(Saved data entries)
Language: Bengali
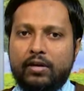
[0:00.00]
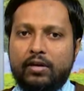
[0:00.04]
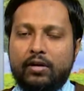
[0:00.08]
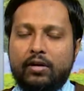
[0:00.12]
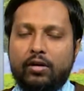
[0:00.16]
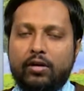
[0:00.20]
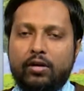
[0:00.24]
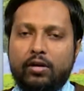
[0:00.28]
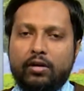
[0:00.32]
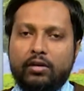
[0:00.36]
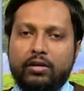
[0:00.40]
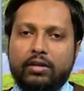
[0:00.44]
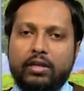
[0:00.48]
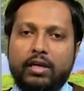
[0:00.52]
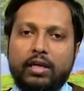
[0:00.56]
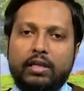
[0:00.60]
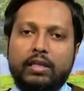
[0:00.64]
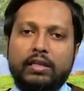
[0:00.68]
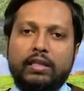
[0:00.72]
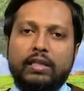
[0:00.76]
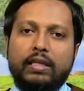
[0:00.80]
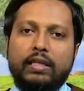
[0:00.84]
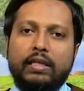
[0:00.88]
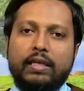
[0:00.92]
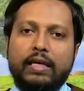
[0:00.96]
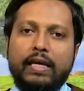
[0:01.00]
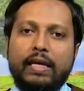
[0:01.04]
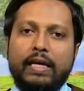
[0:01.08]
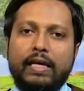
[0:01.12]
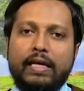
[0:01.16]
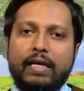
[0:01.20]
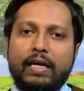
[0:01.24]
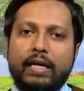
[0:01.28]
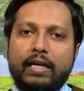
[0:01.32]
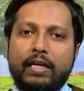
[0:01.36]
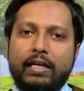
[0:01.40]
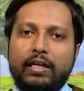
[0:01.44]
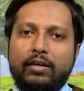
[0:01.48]
অর্থাৎ এই
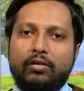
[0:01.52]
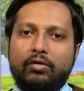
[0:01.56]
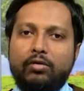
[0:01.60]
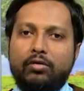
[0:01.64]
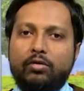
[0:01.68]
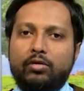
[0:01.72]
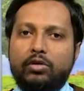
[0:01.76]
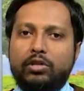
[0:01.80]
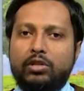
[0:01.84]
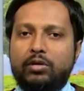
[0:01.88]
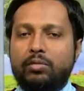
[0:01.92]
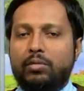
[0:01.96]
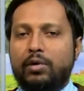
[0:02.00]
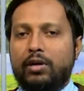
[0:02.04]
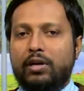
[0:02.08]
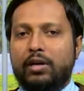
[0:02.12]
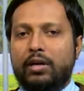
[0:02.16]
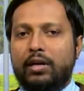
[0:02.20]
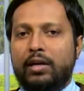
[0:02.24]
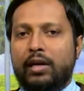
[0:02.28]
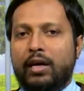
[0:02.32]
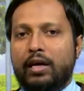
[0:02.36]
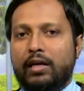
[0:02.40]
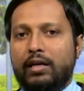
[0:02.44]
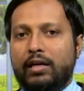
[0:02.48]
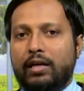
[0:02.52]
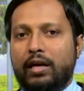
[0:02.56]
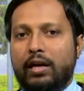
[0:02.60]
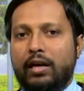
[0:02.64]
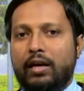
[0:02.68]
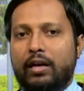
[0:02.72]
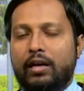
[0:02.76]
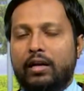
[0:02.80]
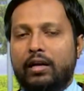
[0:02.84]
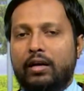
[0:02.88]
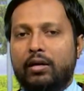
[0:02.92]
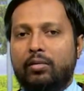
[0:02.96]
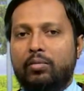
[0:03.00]
জ্ঞানের কোনো সীমানা নাই
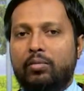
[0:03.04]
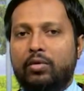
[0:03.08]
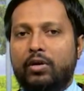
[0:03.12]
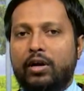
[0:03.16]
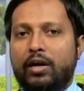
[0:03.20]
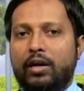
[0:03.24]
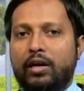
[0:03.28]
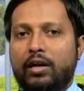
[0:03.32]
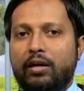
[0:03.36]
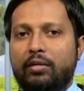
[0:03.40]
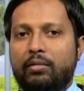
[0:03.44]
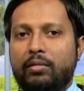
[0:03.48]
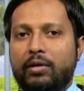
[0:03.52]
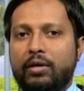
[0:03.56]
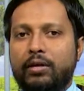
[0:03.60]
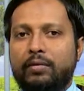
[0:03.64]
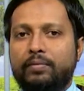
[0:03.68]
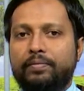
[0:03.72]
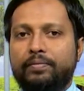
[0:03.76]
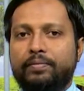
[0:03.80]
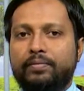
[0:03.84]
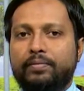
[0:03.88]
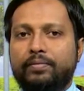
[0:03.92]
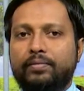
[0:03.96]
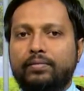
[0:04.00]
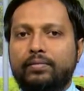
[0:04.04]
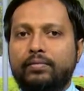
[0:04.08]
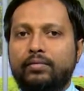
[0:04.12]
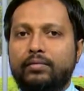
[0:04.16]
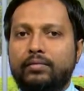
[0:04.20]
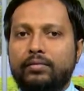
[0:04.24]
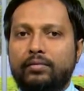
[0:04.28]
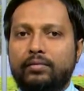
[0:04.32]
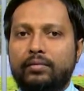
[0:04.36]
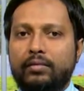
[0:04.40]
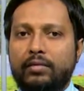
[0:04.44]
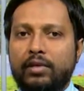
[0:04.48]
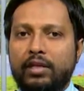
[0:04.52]
আল্লাহ রাবুল আলমিন
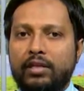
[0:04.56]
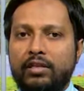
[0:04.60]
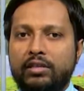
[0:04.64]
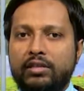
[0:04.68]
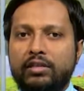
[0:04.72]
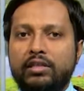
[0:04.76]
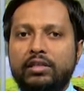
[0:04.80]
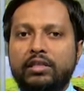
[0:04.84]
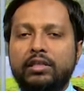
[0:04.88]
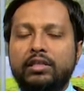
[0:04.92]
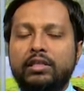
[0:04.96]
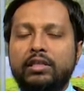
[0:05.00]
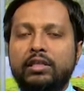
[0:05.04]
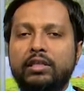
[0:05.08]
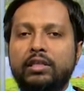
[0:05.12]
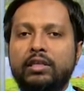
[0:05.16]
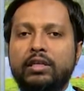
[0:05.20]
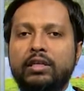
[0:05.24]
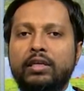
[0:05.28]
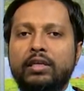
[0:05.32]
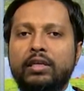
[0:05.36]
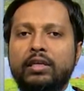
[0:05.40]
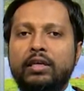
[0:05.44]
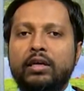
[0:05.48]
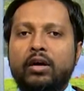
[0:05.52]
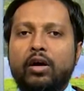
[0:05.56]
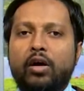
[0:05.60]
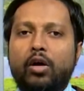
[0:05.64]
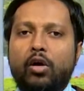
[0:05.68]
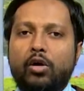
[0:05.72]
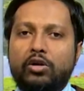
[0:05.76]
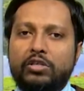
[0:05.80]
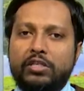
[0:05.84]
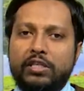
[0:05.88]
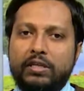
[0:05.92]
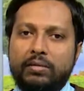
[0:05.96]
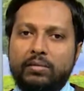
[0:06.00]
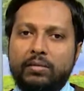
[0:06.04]
যিনি
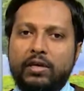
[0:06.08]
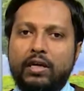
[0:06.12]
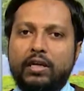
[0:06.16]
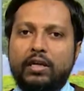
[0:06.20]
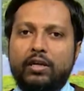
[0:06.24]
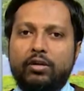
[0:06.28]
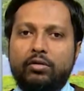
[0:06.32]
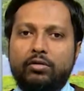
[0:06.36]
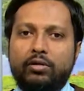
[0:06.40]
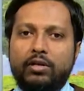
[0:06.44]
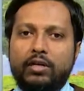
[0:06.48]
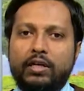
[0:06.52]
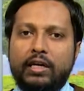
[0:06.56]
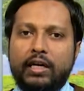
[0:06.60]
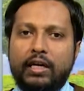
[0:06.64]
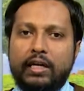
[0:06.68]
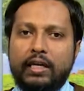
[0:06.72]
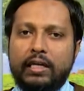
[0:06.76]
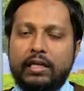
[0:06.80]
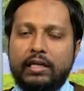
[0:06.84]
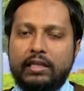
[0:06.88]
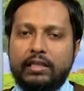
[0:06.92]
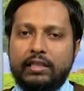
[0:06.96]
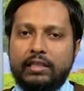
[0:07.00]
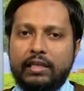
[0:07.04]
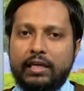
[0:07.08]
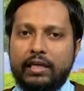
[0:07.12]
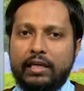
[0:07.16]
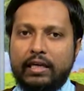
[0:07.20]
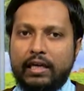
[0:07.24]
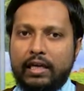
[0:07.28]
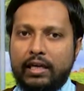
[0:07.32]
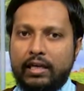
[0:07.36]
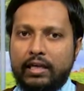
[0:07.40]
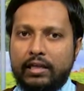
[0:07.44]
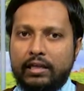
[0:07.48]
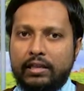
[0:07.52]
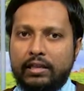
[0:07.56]
অসীম জ্ঞানের অধিকারী সেই
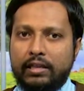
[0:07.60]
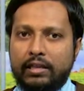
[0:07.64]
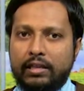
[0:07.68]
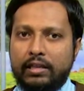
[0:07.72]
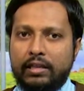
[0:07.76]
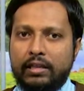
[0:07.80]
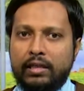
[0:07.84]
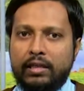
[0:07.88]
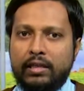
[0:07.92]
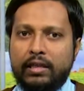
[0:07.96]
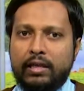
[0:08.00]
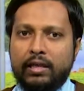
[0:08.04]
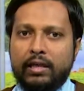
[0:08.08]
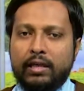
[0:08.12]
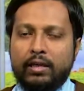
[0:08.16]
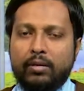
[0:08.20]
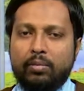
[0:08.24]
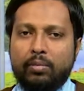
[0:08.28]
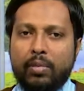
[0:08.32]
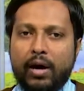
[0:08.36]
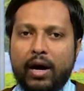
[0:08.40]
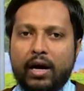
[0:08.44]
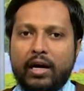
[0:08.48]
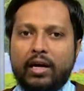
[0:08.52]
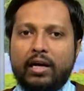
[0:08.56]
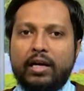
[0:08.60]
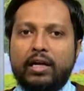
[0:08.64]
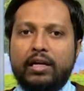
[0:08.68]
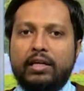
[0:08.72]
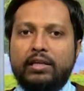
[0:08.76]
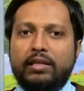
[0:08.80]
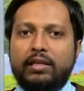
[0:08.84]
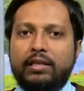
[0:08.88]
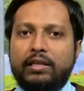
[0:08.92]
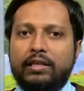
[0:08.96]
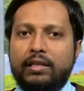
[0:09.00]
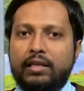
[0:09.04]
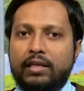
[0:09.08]
জ্ঞানের ভাণ্ডারের
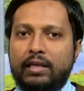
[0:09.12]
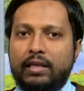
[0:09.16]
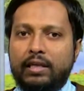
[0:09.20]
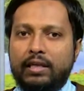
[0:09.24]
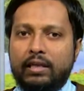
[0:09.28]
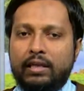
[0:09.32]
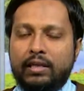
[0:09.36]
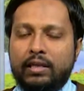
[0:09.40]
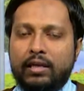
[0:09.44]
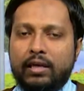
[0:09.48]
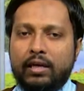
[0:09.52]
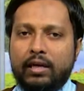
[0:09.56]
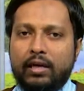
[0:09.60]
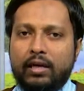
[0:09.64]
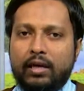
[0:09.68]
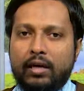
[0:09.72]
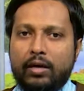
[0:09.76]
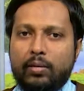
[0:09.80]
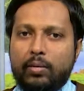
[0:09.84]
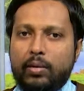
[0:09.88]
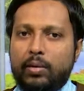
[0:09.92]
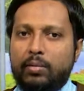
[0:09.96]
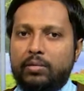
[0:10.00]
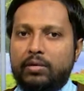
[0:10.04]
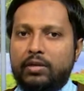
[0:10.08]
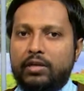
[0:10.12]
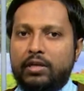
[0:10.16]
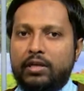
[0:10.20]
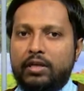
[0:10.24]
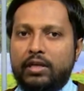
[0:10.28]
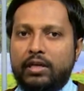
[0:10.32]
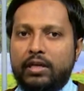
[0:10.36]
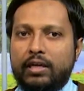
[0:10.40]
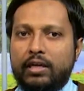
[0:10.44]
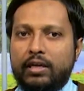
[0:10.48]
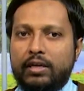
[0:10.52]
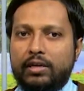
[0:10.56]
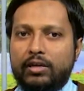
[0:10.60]
সাথে ইমামদেরকে
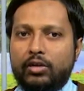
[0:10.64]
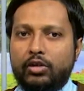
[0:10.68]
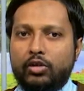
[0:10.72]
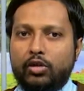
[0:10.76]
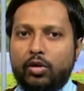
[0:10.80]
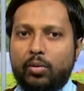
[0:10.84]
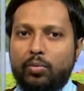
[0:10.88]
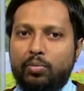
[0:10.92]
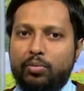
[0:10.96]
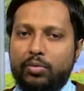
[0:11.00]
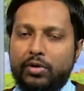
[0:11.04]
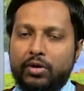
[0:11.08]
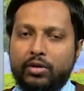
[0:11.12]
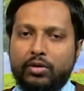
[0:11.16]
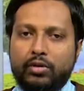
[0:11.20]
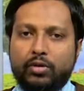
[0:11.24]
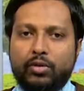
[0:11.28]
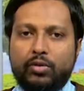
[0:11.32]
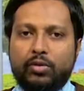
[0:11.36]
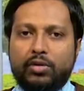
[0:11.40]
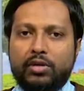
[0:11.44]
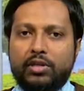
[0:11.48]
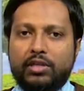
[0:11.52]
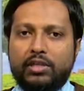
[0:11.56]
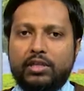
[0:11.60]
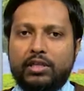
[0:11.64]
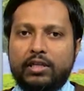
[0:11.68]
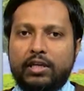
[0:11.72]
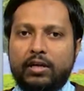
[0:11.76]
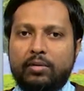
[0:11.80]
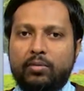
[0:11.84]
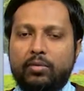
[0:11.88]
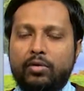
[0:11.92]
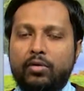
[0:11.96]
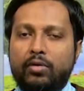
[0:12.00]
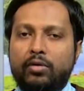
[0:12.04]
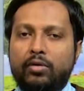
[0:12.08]
সম্পৃক্ত করেছেন এবং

_YOUR INSTRUCTIONS_.
Word for word and without any pictures, return all of the lines above.

_YOUR SOLUTION_.
Language: Bengali
[0:00.00]
[0:00.04]
[0:00.08]
[0:00.12]
[0:00.16]
[0:00.20]
[0:00.24]
[0:00.28]
[0:00.32]
[0:00.36]
[0:00.40]
[0:00.44]
[0:00.48]
[0:00.52]
[0:00.56]
[0:00.60]
[0:00.64]
[0:00.68]
[0:00.72]
[0:00.76]
[0:00.80]
[0:00.84]
[0:00.88]
[0:00.92]
[0:00.96]
[0:01.00]
[0:01.04]
[0:01.08]
[0:01.12]
[0:01.16]
[0:01.20]
[0:01.24]
[0:01.28]
[0:01.32]
[0:01.36]
[0:01.40]
[0:01.44]
[0:01.48]
অর্থাৎ এই
[0:01.52]
[0:01.56]
[0:01.60]
[0:01.64]
[0:01.68]
[0:01.72]
[0:01.76]
[0:01.80]
[0:01.84]
[0:01.88]
[0:01.92]
[0:01.96]
[0:02.00]
[0:02.04]
[0:02.08]
[0:02.12]
[0:02.16]
[0:02.20]
[0:02.24]
[0:02.28]
[0:02.32]
[0:02.36]
[0:02.40]
[0:02.44]
[0:02.48]
[0:02.52]
[0:02.56]
[0:02.60]
[0:02.64]
[0:02.68]
[0:02.72]
[0:02.76]
[0:02.80]
[0:02.84]
[0:02.88]
[0:02.92]
[0:02.96]
[0:03.00]
জ্ঞানের কোনো সীমানা নাই
[0:03.04]
[0:03.08]
[0:03.12]
[0:03.16]
[0:03.20]
[0:03.24]
[0:03.28]
[0:03.32]
[0:03.36]
[0:03.40]
[0:03.44]
[0:03.48]
[0:03.52]
[0:03.56]
[0:03.60]
[0:03.64]
[0:03.68]
[0:03.72]
[0:03.76]
[0:03.80]
[0:03.84]
[0:03.88]
[0:03.92]
[0:03.96]
[0:04.00]
[0:04.04]
[0:04.08]
[0:04.12]
[0:04.16]
[0:04.20]
[0:04.24]
[0:04.28]
[0:04.32]
[0:04.36]
[0:04.40]
[0:04.44]
[0:04.48]
[0:04.52]
আল্লাহ রাবুল আলমিন
[0:04.56]
[0:04.60]
[0:04.64]
[0:04.68]
[0:04.72]
[0:04.76]
[0:04.80]
[0:04.84]
[0:04.88]
[0:04.92]
[0:04.96]
[0:05.00]
[0:05.04]
[0:05.08]
[0:05.12]
[0:05.16]
[0:05.20]
[0:05.24]
[0:05.28]
[0:05.32]
[0:05.36]
[0:05.40]
[0:05.44]
[0:05.48]
[0:05.52]
[0:05.56]
[0:05.60]
[0:05.64]
[0:05.68]
[0:05.72]
[0:05.76]
[0:05.80]
[0:05.84]
[0:05.88]
[0:05.92]
[0:05.96]
[0:06.00]
[0:06.04]
যিনি
[0:06.08]
[0:06.12]
[0:06.16]
[0:06.20]
[0:06.24]
[0:06.28]
[0:06.32]
[0:06.36]
[0:06.40]
[0:06.44]
[0:06.48]
[0:06.52]
[0:06.56]
[0:06.60]
[0:06.64]
[0:06.68]
[0:06.72]
[0:06.76]
[0:06.80]
[0:06.84]
[0:06.88]
[0:06.92]
[0:06.96]
[0:07.00]
[0:07.04]
[0:07.08]
[0:07.12]
[0:07.16]
[0:07.20]
[0:07.24]
[0:07.28]
[0:07.32]
[0:07.36]
[0:07.40]
[0:07.44]
[0:07.48]
[0:07.52]
[0:07.56]
অসীম জ্ঞানের অধিকারী সেই
[0:07.60]
[0:07.64]
[0:07.68]
[0:07.72]
[0:07.76]
[0:07.80]
[0:07.84]
[0:07.88]
[0:07.92]
[0:07.96]
[0:08.00]
[0:08.04]
[0:08.08]
[0:08.12]
[0:08.16]
[0:08.20]
[0:08.24]
[0:08.28]
[0:08.32]
[0:08.36]
[0:08.40]
[0:08.44]
[0:08.48]
[0:08.52]
[0:08.56]
[0:08.60]
[0:08.64]
[0:08.68]
[0:08.72]
[0:08.76]
[0:08.80]
[0:08.84]
[0:08.88]
[0:08.92]
[0:08.96]
[0:09.00]
[0:09.04]
[0:09.08]
জ্ঞানের ভাণ্ডারের
[0:09.12]
[0:09.16]
[0:09.20]
[0:09.24]
[0:09.28]
[0:09.32]
[0:09.36]
[0:09.40]
[0:09.44]
[0:09.48]
[0:09.52]
[0:09.56]
[0:09.60]
[0:09.64]
[0:09.68]
[0:09.72]
[0:09.76]
[0:09.80]
[0:09.84]
[0:09.88]
[0:09.92]
[0:09.96]
[0:10.00]
[0:10.04]
[0:10.08]
[0:10.12]
[0:10.16]
[0:10.20]
[0:10.24]
[0:10.28]
[0:10.32]
[0:10.36]
[0:10.40]
[0:10.44]
[0:10.48]
[0:10.52]
[0:10.56]
[0:10.60]
সাথে ইমামদেরকে
[0:10.64]
[0:10.68]
[0:10.72]
[0:10.76]
[0:10.80]
[0:10.84]
[0:10.88]
[0:10.92]
[0:10.96]
[0:11.00]
[0:11.04]
[0:11.08]
[0:11.12]
[0:11.16]
[0:11.20]
[0:11.24]
[0:11.28]
[0:11.32]
[0:11.36]
[0:11.40]
[0:11.44]
[0:11.48]
[0:11.52]
[0:11.56]
[0:11.60]
[0:11.64]
[0:11.68]
[0:11.72]
[0:11.76]
[0:11.80]
[0:11.84]
[0:11.88]
[0:11.92]
[0:11.96]
[0:12.00]
[0:12.04]
[0:12.08]
সম্পৃক্ত করেছেন এবং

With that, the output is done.